With cold air firmly in place, and a storm gathering to our south, Marylanders are bracing today for what could be the season's first measurable snowfall, and potentially the biggest snowstorm in nearly three years.
"Some could receive a little more, some a little less. But on average it appears likely enough the area will be receiving somewhere in the ballpark of 5 inches," said meteorologist Howard Silverman, of the National Weather Service's Sterling, Va., forecast office.
A developing storm system was expected to move across the Southeast today and reorganize off the Carolina coast, generating snow and ice from Georgia to New England today and tomorrow.
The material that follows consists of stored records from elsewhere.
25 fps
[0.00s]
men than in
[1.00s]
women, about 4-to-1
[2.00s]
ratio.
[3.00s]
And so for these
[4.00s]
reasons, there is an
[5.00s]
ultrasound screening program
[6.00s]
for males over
With cold Canadian air well entrenched across the state, the event seemed likely to be all snow in Central Maryland. Some mixing with sleet is possible in extreme Southern Maryland and the Eastern Shore.
Snow was expected to begin falling in the Baltimore region tonight and continue until tomorrow afternoon.
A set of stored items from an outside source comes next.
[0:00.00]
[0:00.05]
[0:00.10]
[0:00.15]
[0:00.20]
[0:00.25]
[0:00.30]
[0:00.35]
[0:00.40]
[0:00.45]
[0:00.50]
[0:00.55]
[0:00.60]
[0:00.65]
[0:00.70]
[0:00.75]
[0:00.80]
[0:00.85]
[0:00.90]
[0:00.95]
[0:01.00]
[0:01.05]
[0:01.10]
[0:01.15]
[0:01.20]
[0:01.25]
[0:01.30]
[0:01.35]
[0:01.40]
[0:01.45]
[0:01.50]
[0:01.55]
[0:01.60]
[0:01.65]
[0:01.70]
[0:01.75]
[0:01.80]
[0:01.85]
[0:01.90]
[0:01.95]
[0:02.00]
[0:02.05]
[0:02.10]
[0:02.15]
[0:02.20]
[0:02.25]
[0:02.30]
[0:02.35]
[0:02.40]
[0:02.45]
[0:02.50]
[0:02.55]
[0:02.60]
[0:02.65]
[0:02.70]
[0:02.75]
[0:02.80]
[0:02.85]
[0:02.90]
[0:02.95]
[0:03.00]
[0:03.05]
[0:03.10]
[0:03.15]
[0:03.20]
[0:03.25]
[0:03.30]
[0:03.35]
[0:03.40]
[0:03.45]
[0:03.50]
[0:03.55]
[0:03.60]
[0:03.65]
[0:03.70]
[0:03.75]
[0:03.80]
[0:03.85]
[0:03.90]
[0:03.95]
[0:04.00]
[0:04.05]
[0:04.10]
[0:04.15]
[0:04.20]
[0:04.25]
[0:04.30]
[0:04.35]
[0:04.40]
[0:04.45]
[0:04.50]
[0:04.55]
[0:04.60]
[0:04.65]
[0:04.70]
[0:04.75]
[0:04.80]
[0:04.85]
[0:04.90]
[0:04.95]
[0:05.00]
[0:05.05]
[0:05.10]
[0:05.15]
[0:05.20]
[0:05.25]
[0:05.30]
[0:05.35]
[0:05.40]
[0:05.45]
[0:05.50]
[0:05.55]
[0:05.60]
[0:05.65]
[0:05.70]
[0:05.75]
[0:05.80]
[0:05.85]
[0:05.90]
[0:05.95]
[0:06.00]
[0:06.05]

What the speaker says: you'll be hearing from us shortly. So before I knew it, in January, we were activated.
Winter storm watches were issued yesterday for all of Maryland from Allegany County east to the Chesapeake Bay. The watches mean that hazardous conditions, or accumulations of 4 inches or more, were possible beginning at 5 p.m. today and lasting until noon tomorrow.
Forecasters said accumulations would depend on the storm's final track and its speed.
With last night's low forecast to reach 15 degrees, Baltimore Health Commissioner Peter L. Beilenson declared yesterday the season's first "Code Blue" alert. That opened an emergency overflow shelter and provided bus pickups for the city's cold and homeless.
If it comes, the storm will bring the first measurable accumulations in Baltimore since a 2.3-inch storm Jan. 19. That was all the city received last winter. And only 8.7 inches fell in the winter of 2000-2001. There hasn't been a snowfall deeper than 3.7 inches at the airport since Jan. 25, 2000, when 14.9 inches fell.